Ullrich ha sbagliato durante la sua carriera sportiva e ha continuato dopo. Qualche giorno fa è stato arrestato a Maiorca, dove vive. L'accusa è di violazione di domicilio. I fatti, almeno per come sono stati ricostruiti, parlano di Ullrich che a causa di qualche schiamazzo di troppo va nel giardino del vicino, chiede di finirla e poi, chissà come, parte una mezza rissa. Oggi alla Bild parla della sua situazione, quella di un uomo ferito dalla vita perché "la separazione da mia moglie Sara e di conseguenza dai miei figli, mi ha gettato nello sconforto più profondo. I miei ragazzi non li vedo da Natale e fatico anche a parlarci. Questa situazione estrema, mi ha portato a fare e prendere cose di cui mi pento molto", che ha avuto e ha ancora problemi di alcol e droghe, ma che prova a ricostruirsi un'esistenza "per amore dei miei figli, sto facendo terapia".

 

Ullrich è vittima di se stesso, dei suoi ricordi, forse dei suoi rimorsi.

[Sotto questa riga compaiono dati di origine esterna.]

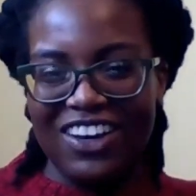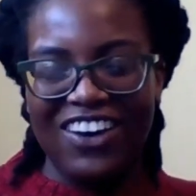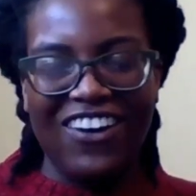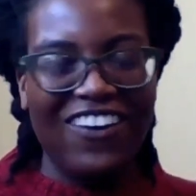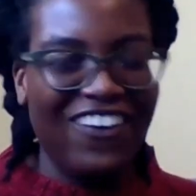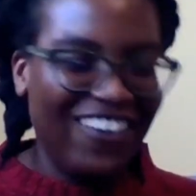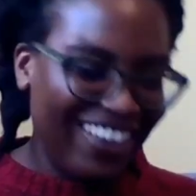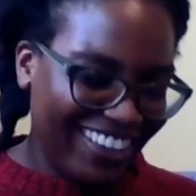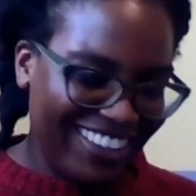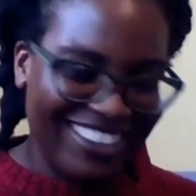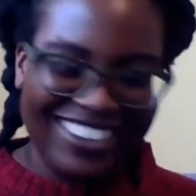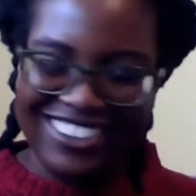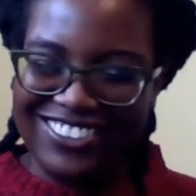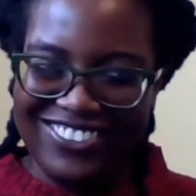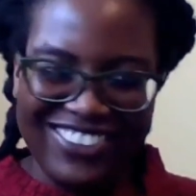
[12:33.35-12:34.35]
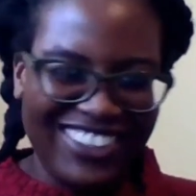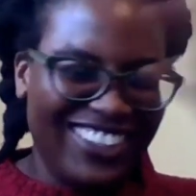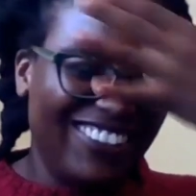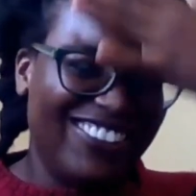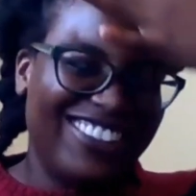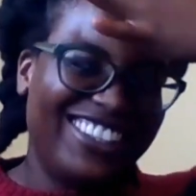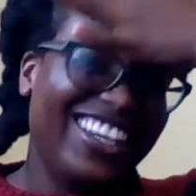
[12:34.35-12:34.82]
Oh, this video
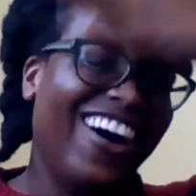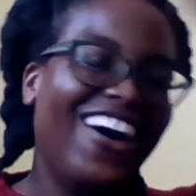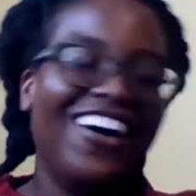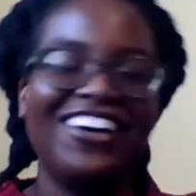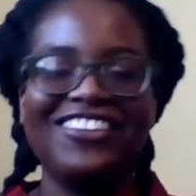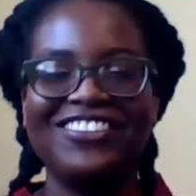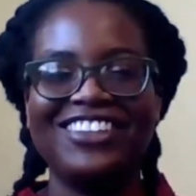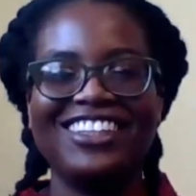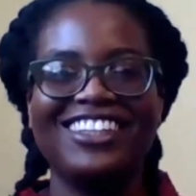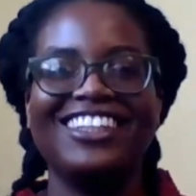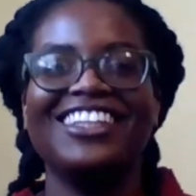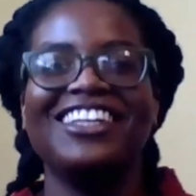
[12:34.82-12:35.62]
is horrible.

Forse perché non è riuscito a fare quello che tutti pensavano potesse fare, forse perché essere il più forte è uno di quei pesi che se non hai spalle larghe è difficile portare, forse solamente perché non sempre un grande atleta è per forza un grande uomo. Ma in tutto questo non ha senso accusare il ciclismo di quegli anni – quelli difficili e per nulla positivi del ricorso al doping sistematico – di aver rovinato un'intera generazione di uomini. La bici non condanna, la bici salva. Lo raccontò un altro uomo disperato che con la vita non andò mai in pari. José Maria Jimenez, per tutti El Chava (il selvaggio). Lo raccontò nel 2002, un anno prima della morte, poco tempo dopo il ricovero in una clinica che combatteva la depressione: "Credo che tutto sommato mi sia andata bene. Senza la bicicletta la mia vita sarebbe stata peggiore. Forse non avrei neppure visto il nuovo secolo. Si sono scritte tante cose, che il ciclismo danneggia i suoi atleti, che li rende schiavi. Sono cavolate. Quando pedalo sono libero, felice, in sintonia con tutto. Il problema è quando scendo dalla bicicletta e scopro che c'è un mondo giù dal sellino".